[EXTRACTED RECORDS]
....

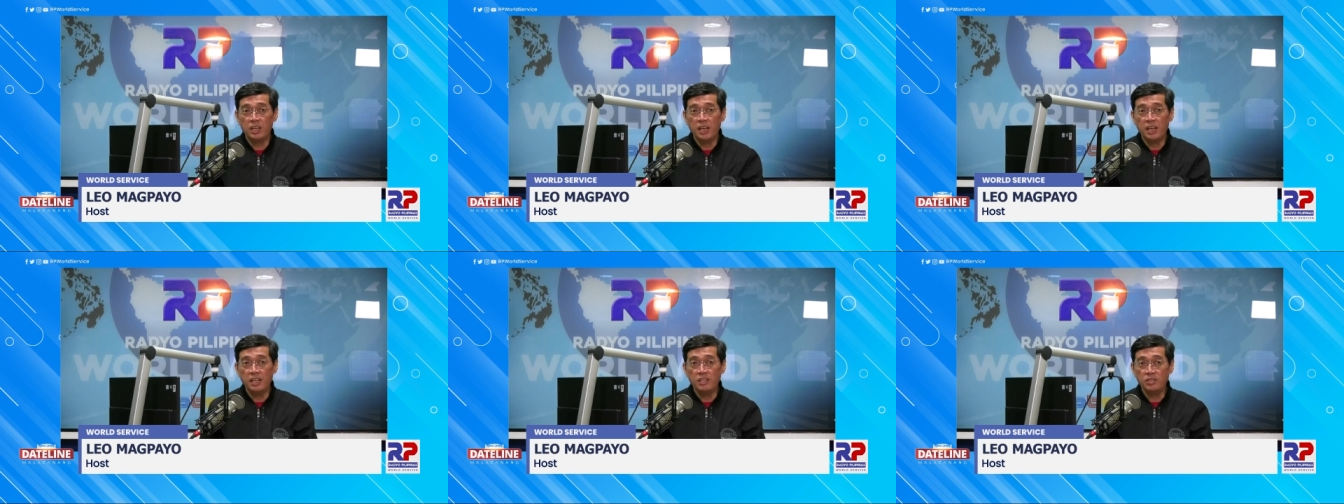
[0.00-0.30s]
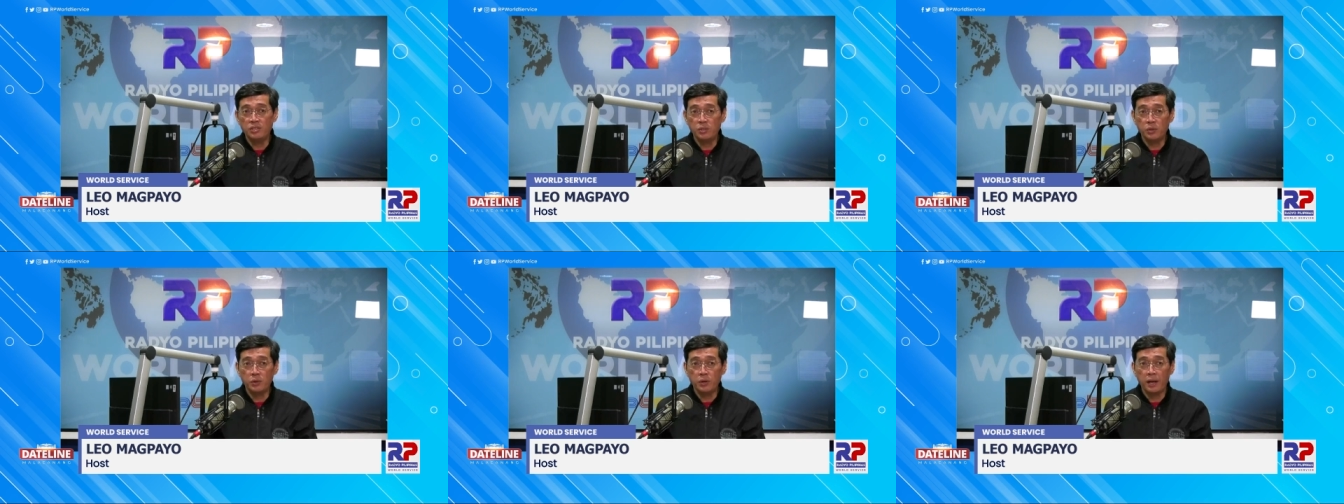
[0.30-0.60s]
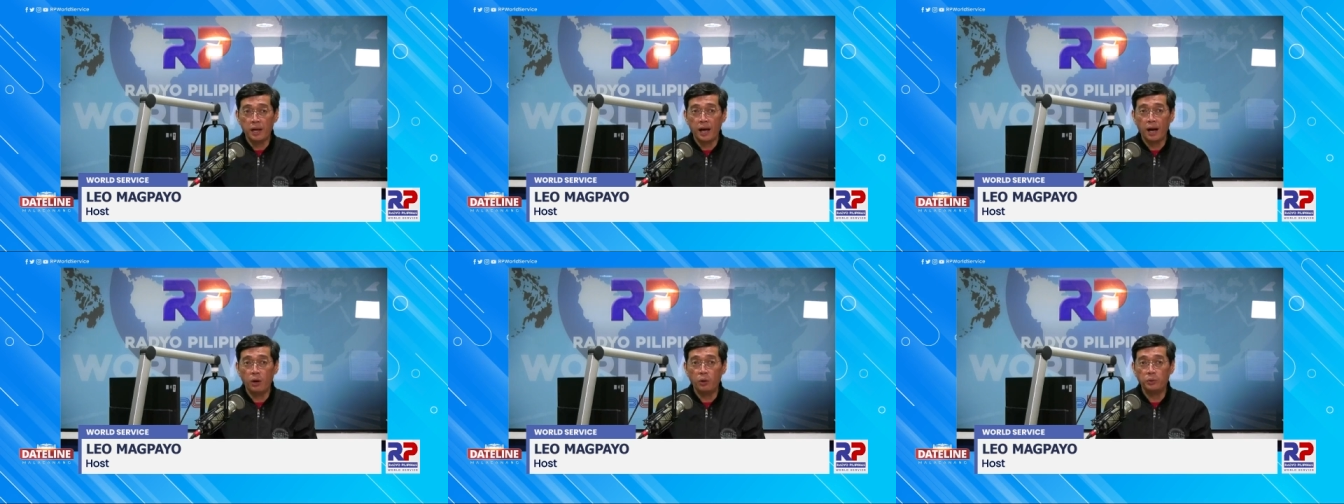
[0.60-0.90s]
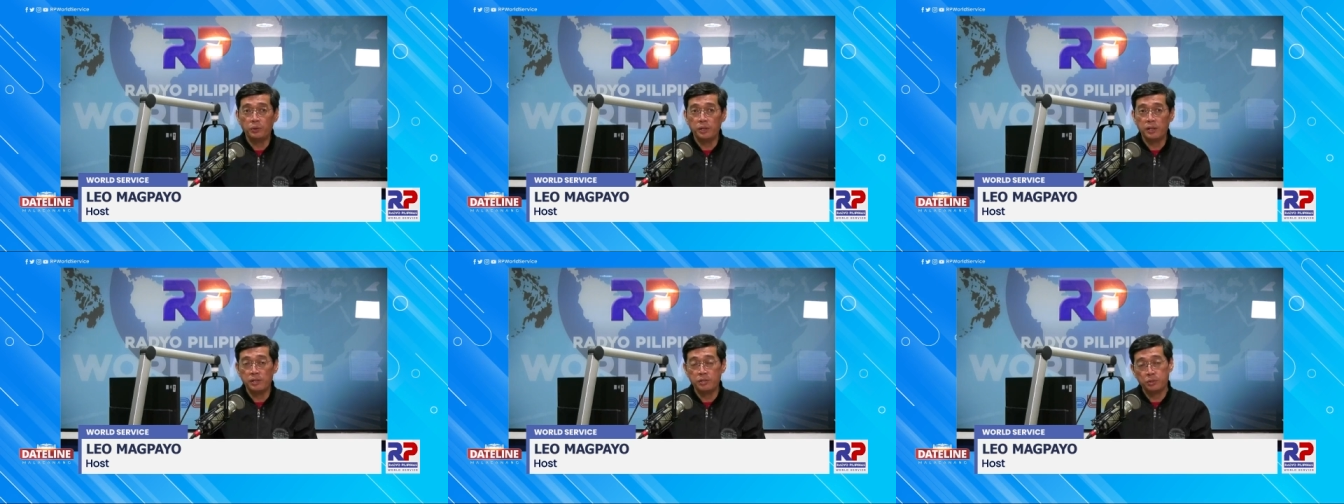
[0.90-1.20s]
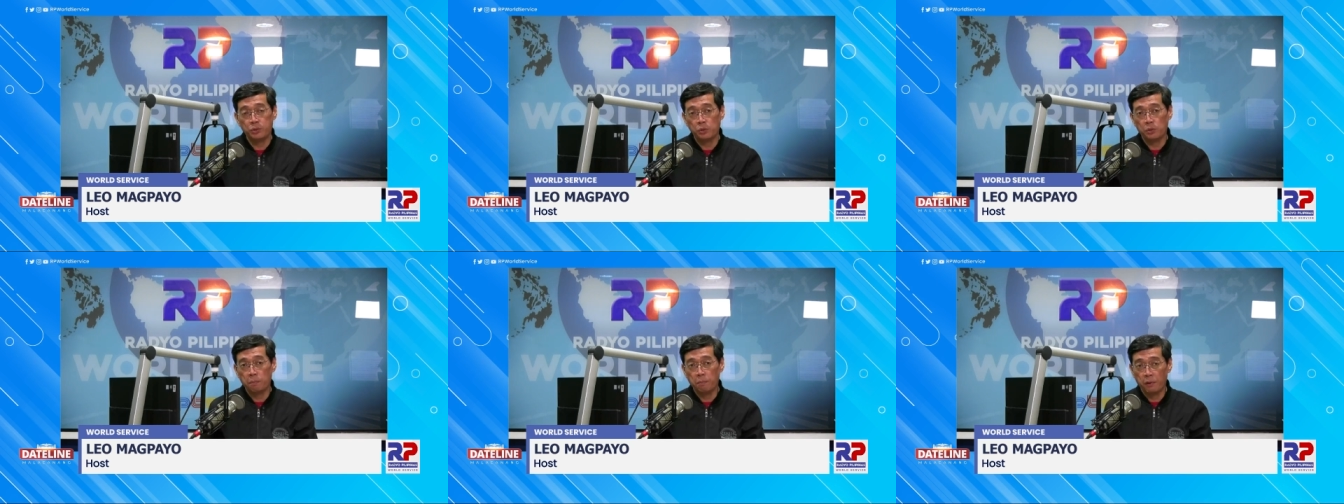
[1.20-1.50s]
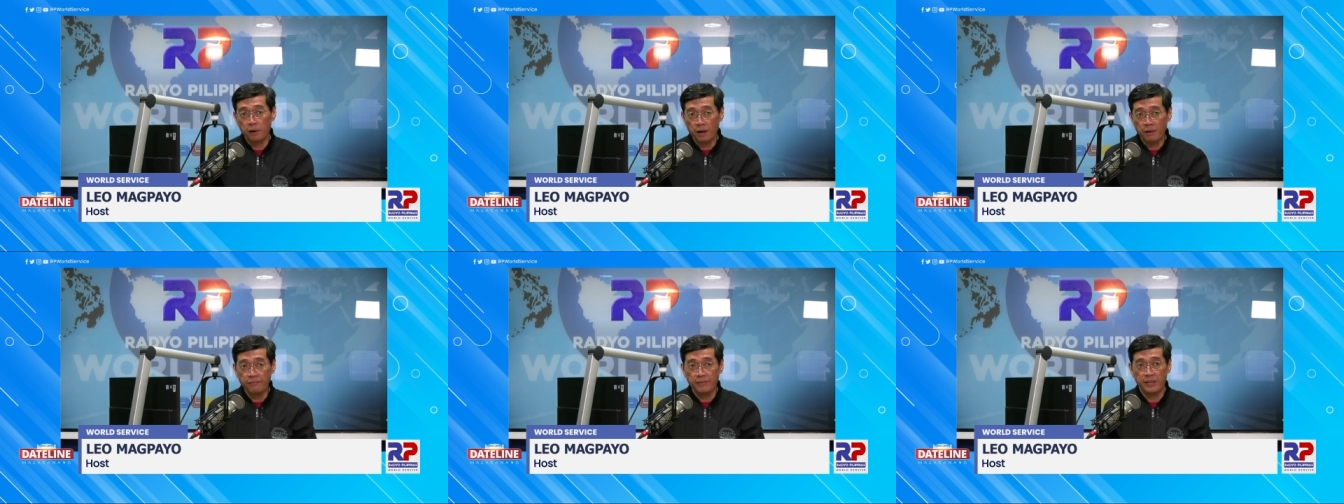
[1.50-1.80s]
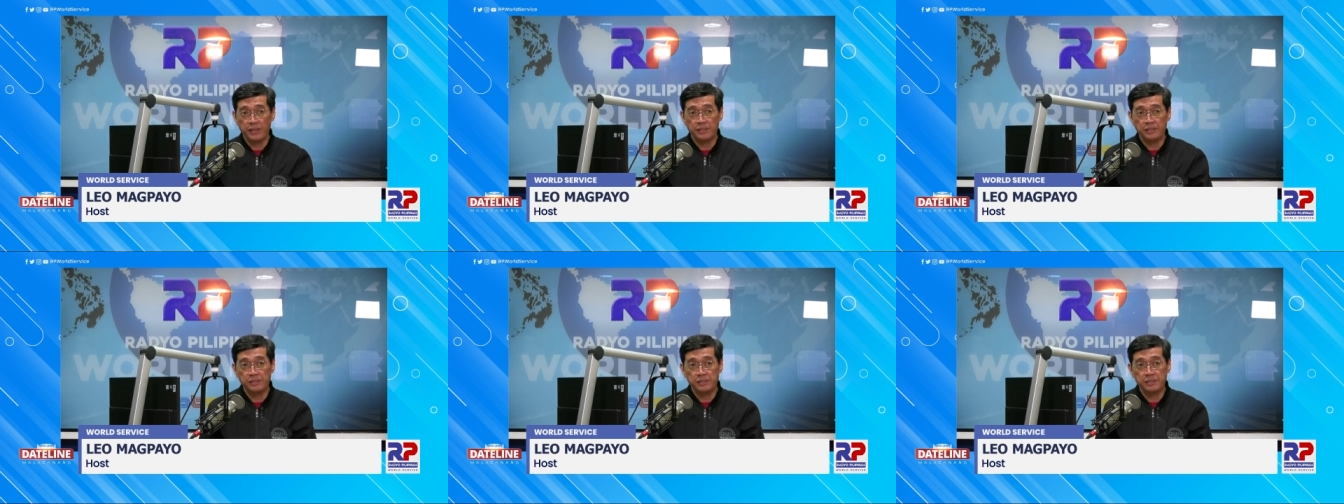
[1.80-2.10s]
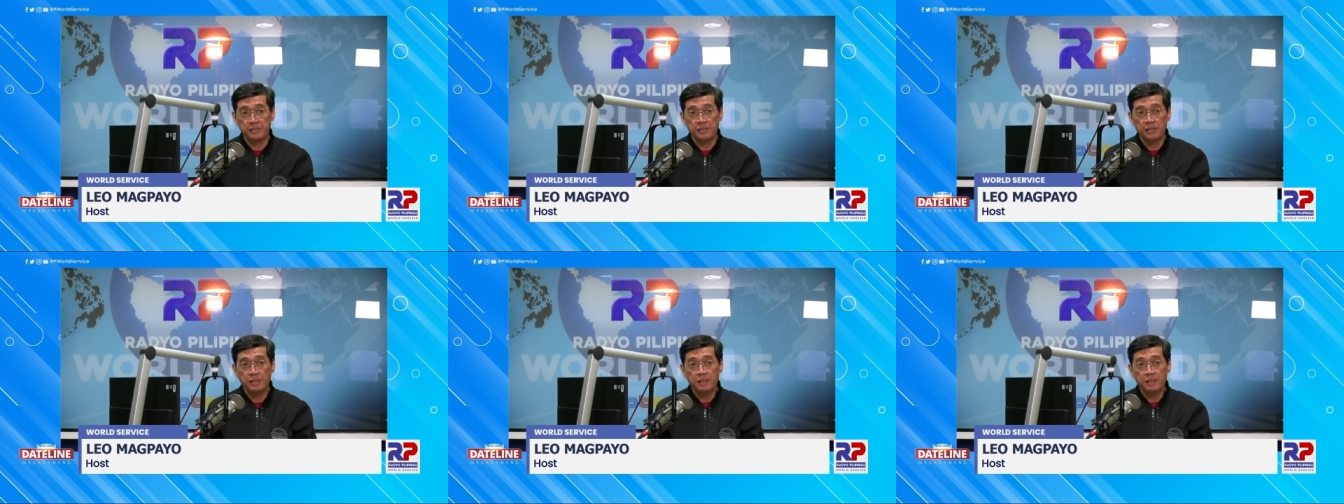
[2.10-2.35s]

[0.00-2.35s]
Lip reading: in Surigao del Sur province.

....

[TASK TO COMPLETE] Copy out the listing above in full and leave out its pictures.

[SOLUTION FOR THIS TASK]
[0.00-0.30s]
[0.30-0.60s]
[0.60-0.90s]
[0.90-1.20s]
[1.20-1.50s]
[1.50-1.80s]
[1.80-2.10s]
[2.10-2.35s]

[0.00-2.35s]
Lip reading: in Surigao del Sur province.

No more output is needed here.